夢のある就職ではなかった
これまで働いていた中学校、その真向かいの精神科の病院に、槐は事務員で採用された。夢のある就職ではなかったが、親に生活費を入れることが、槐には重要だった。出勤初日に、事務長さんが「外よりも病院は安全ですよ、安心して働いてください」と言ったが、安全の意味は分からなかった。
病院は桜の景勝地の小高い丘を見上げる低地に、多摩川支流の川を背にして建っていた。病院用の橋を渡ると、由緒ある木造の講堂と管理棟があった。プールが表玄関横にあるのも珍しかった。患者さん用のプールだと、しばらくして知った。木造平屋の病棟が並び、南側には患者さん用の運動場や、西側には、農作業ができる田圃もあった。
槐の職場は、管理棟を通り抜け、病棟への通路に沿った「医事臨床社会活動部」の事務室である。医療事務は六人、ソーシャルワーカーが二人、部長は副院長のラン先生が兼務であった。

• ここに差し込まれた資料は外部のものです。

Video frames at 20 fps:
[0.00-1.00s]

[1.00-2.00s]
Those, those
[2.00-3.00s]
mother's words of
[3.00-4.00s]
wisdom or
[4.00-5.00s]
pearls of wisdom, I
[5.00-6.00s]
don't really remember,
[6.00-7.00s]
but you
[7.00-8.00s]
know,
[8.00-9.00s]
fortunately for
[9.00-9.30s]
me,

二人のソーシャルワーカーに出会い、人を支える、とてもやりがいのある職業だと思った。将来槐もなりたいと憧れたのだった。
医療事務で病棟にカルテを取りに行く仕事があった。病棟の入り口のブザーを押すと、小窓から看護師さんが槐を確認し、ドアを開けてくれる。入室と同時にガシャンと鍵がかけられた。槐はカルテを受け取り、ドアを開けてもらい病棟から出ると背後でガシャンと鍵が閉められた。

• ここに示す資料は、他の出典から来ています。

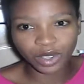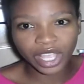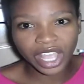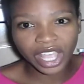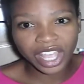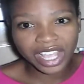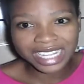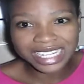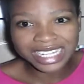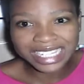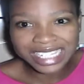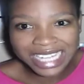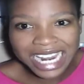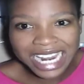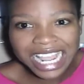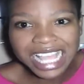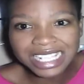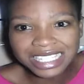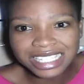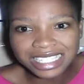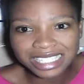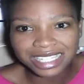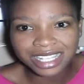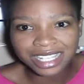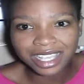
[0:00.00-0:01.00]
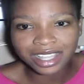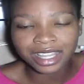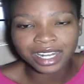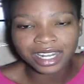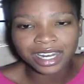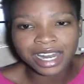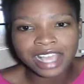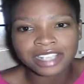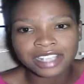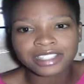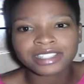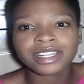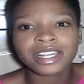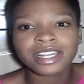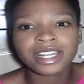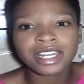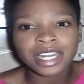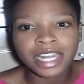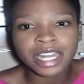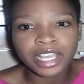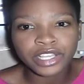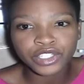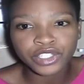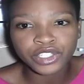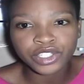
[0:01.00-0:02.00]
okay, contesting the national
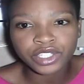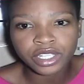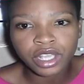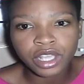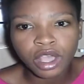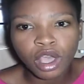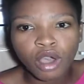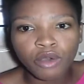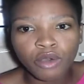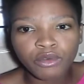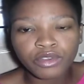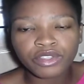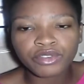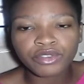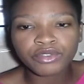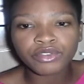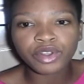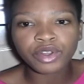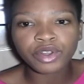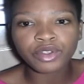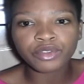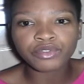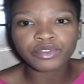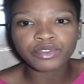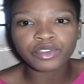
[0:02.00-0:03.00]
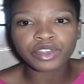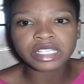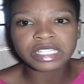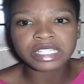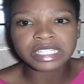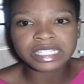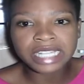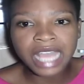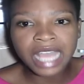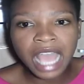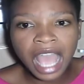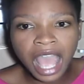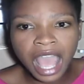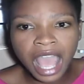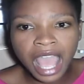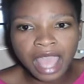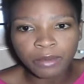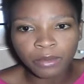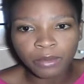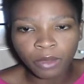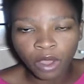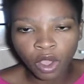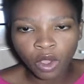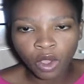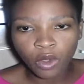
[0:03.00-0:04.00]
elections for the very first
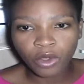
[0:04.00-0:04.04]
time.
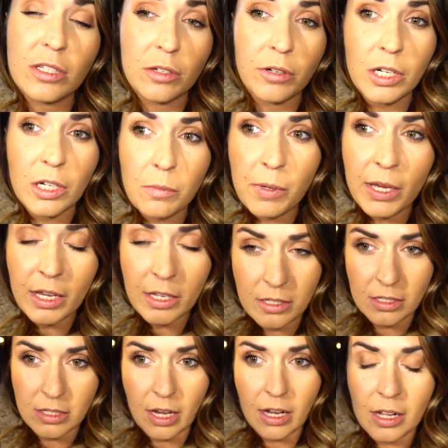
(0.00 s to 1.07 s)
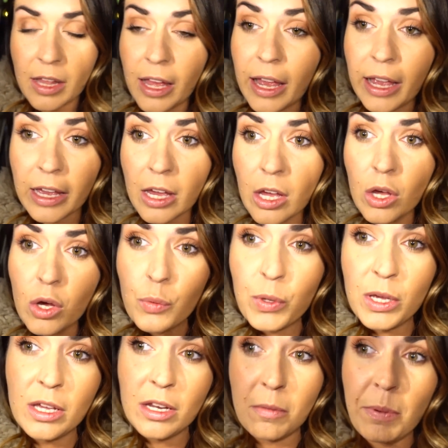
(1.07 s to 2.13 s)
surreal, because it's kind of like
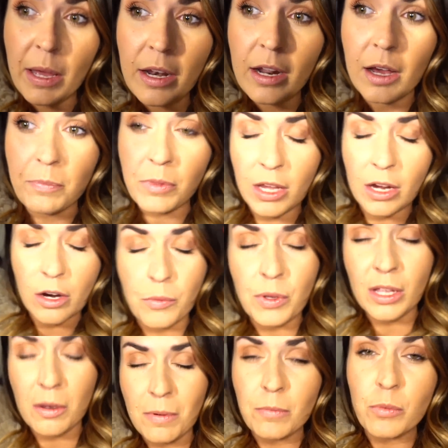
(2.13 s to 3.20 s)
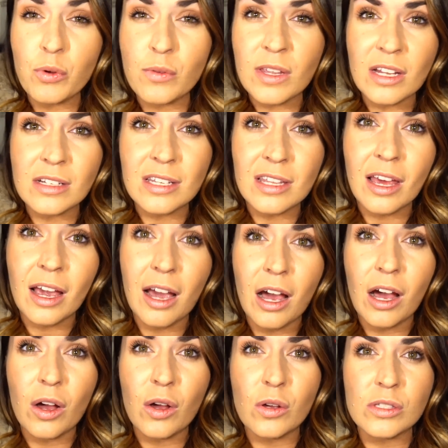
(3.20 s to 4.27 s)
we could have been up there, we could have been moved into that
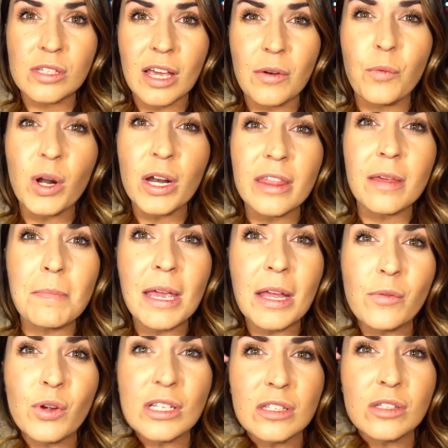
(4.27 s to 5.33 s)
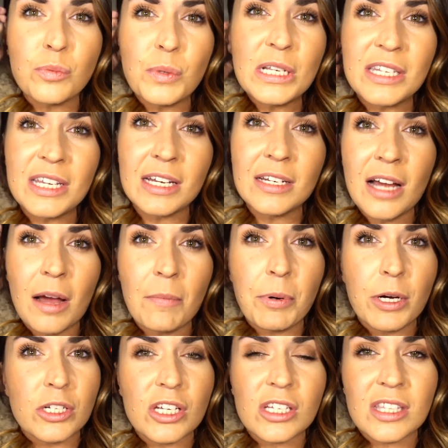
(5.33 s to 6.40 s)
house, and one of the main reasons we did not
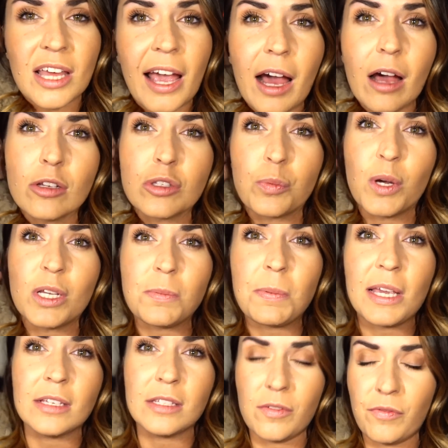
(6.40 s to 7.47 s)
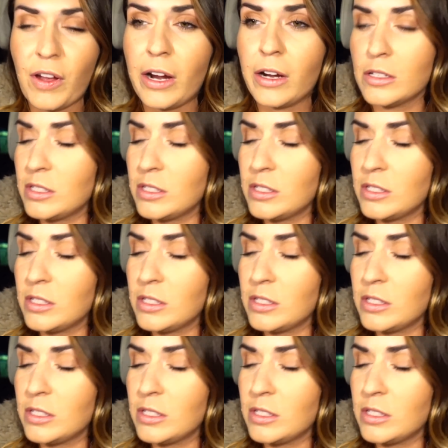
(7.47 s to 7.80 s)
purchase that house was because of fire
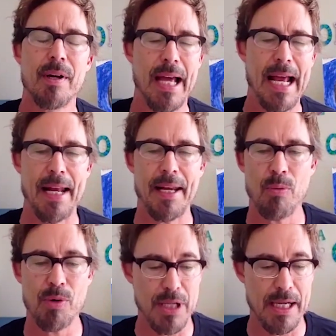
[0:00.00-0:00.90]
and it
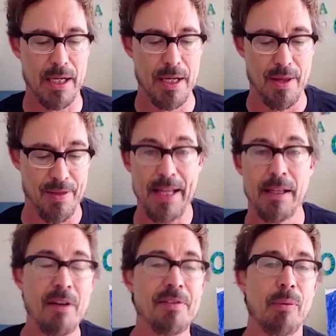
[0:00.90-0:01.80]
was like they
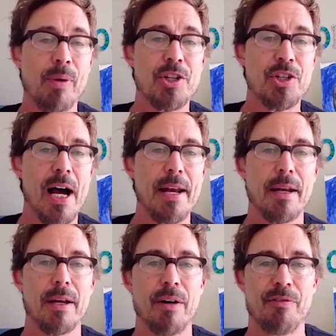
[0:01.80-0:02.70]
loved it. We shot
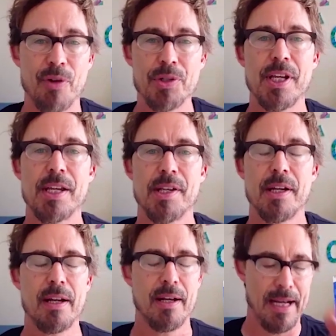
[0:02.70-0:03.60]
a full
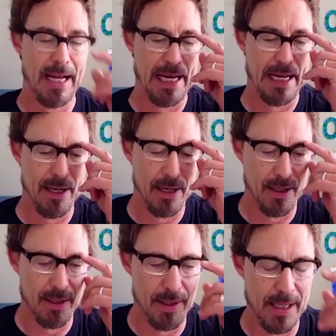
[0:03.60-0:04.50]
season, and
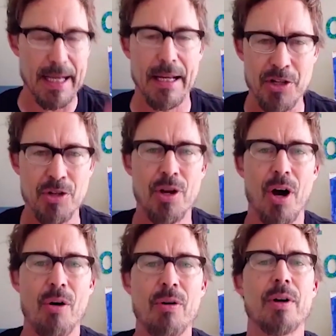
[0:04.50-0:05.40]
it, as you
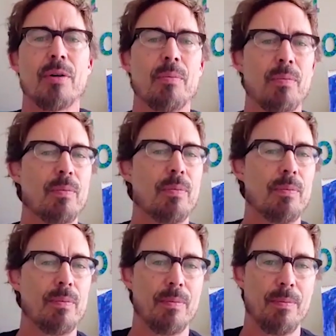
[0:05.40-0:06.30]
know,
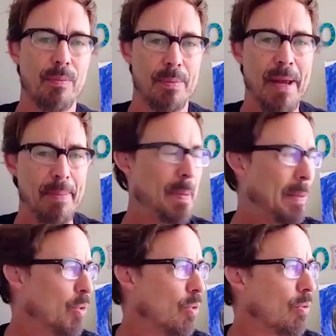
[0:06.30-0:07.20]
but maybe people
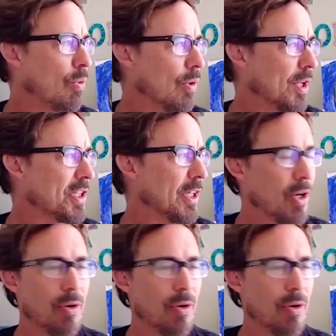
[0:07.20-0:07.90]
who are listening don't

どんなことでも仕事には向き合った槐だが、この仕事だけは負担だった。ソーシャルワーカーになったらそんなわけにはいかないと、その時はまだ考えられなかった。
一人前に
槐は、初めて死者を送る仕事をした。
病院の東側の山の裾に、コウモリが棲む、戦時中の防空壕の洞穴が残っていた。その近くに一戸建ての霊安室の建物があり、医事係の槐は患者さんが亡くなると、お線香を上げに霊安室に行った。

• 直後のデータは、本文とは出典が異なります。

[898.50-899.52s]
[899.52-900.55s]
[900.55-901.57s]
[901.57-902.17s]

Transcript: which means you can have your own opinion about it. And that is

入口の引き戸を開けると左側に小さなのぞき窓があり、その窓の前にはお線香を上げる棚が備えられ、窓の奥が遺体の安置場所であった。病理医の小柄な女性のコデマリ先生が、そのまた奥の部屋で、遺体の解剖をしていると聞く。
槐は遺族が通夜で泊まる部屋を掃除し、お茶の道具や布団等を用意した。一九六五(昭和四〇)年頃で冷暖房の設備もなく貧弱であった。お線香を準備し、遺族に患者さんのお小遣いと入院費を精算した。葬儀は秘かに行われ、出棺は病院用の橋のたもとの守衛室前で、医師と看護師たちで見送った。
槐はとても大切な場に立ち会い、社会人の役割を果たせたようで誇らしく思った。そして一人前になったと思った。